Taking the example of Skype, the hardening/on-the-fly decryption techniques used in the binary made the reverse engineering very difficult [0]. Difficult to reliably audit such software.
Don't know about Whatsapp though.
Maybe it is feasible, but at the very least I would wait for someone to reverse engineer it and publicly publish its findings. I do not have the skills to do that.
Moreover, if reverse engineering is so easy, why not open-source it from the beginning?
If you don't have the skills to do basic verification of a non-obfuscated binary, you don't have the skills to verify an encrypted messaging protocol implementation from source either: the latter task is harder than the former!
I think the misconception some people here have about the necessity of source code is born out of the idea that a cryptographic backdoor would look something like a mysterious HTTP POST of your key or plaintext to some random endpoint (that POST, by the way, would be trivial to spot in the binary; you wouldn't even need to read assembly).

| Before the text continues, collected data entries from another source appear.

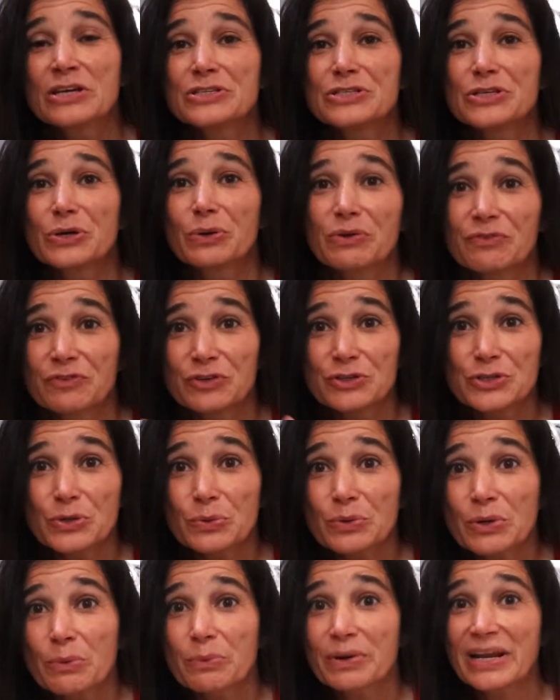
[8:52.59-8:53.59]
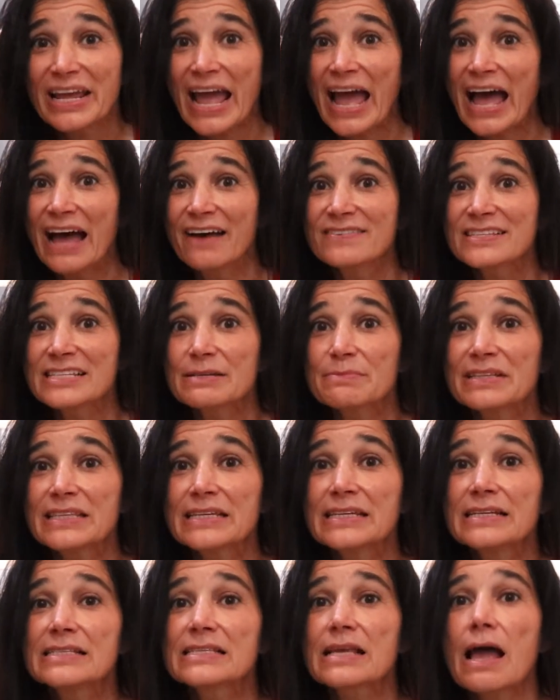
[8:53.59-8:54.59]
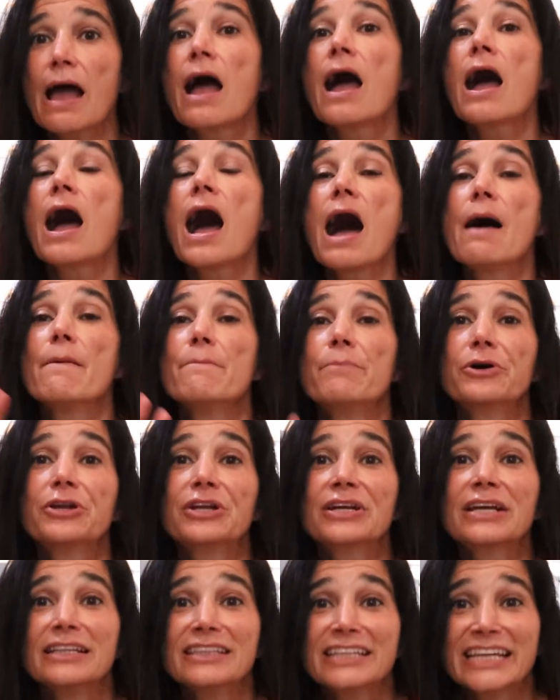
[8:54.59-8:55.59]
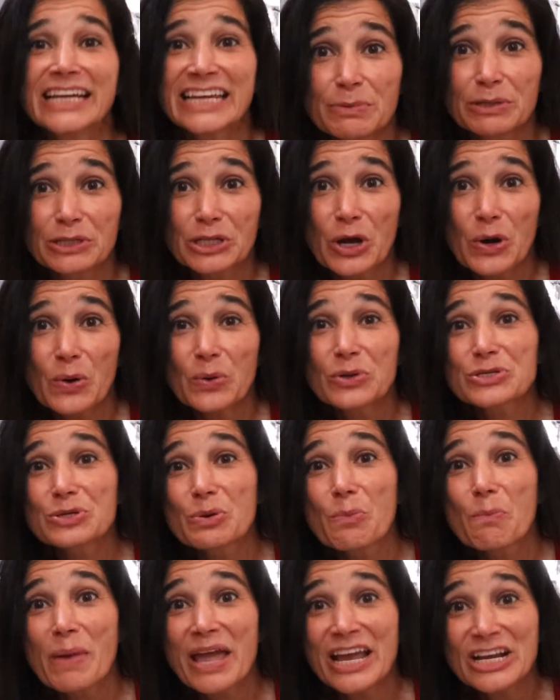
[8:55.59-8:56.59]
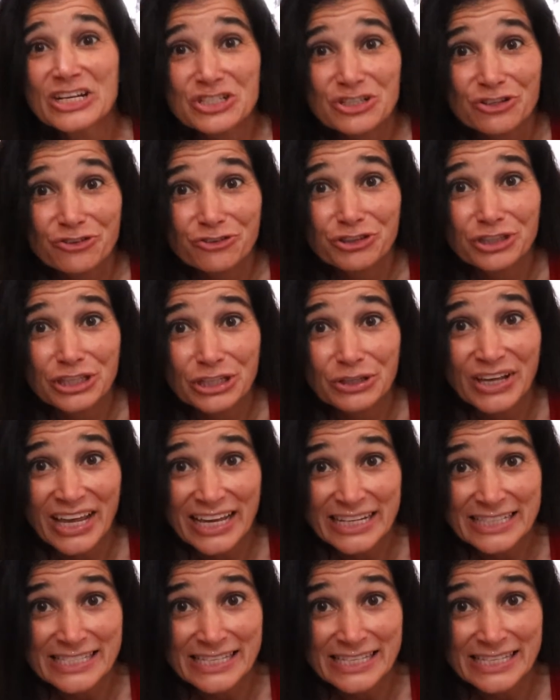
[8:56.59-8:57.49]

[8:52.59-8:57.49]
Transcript: So if you don't already have some of these, I'm putting a link below, so make sure you get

But real cryptographic backdoors can be extremely difficult to spot. A cryptographic algorithm that uses signatures, for instance, can be fatally compromised by breaking signatures (see: TLS). An injected cryptographic flaw that breaks signatures can be as simple as biasing a single-digit number of bits in a nonce; a bias can be as subtle as generating one less byte of randomness than the protocol requires.
> If you don't have the skills to do basic verification of a non-obfuscated binary, you don't have the skills to verify an encrypted messaging protocol implementation from source either: the latter task is harder than the former!
Those aren't quite the same skill though. Some folks could have the skills to verify protocols from source, but not the skills to work with a non-obfuscated binary. Task 'A' being harder than task 'B' doesn't mean that everyone who can do 'A' (harder task) is capable of 'B (easier). Nor does the inverse follow at all.
If we admit that doing basic (non-messaging protocol impl) verification on a binary is difficult and doing messaging protocol impl verification is also difficult, it seems reasonable to presume that doing both will take more time, work, and as a result, allow for more errors in verification.
Essentially, verifying impls without source code is more difficult/time consuming/error prone than verifying ones with source code.
Of course, they could give someone the source code to verify without making it open source. But that requires that one trust this other party, selected by folks who have an interested in their protocol being reported as secure (whether it is or not).
The goal when folks are looking for freely available source code is to eliminate some of those needs for trust (by allowing a greater number of verifiers) and eliminate some of the conflict of interest (by removing some control the interested party has).
Sure, closed source bits that promise to be good and that we can (potentially) look at are OK. But having source code for them is still better.
I think the argument (one I'm not expert to make) is that the source may or may not be helpful to someone who is competent enough to validate a encrypted message application, but it is not what you need to verify.
You must verify the binary because you cannot trust the source, so it is a basic skill of anyone who has the competency to validate an encrypted message application.
Now, its possible, that the source along with repeatable builds make verifying the binary easier for someone with the skills necessary, but even with those things, they still have to verify the binary.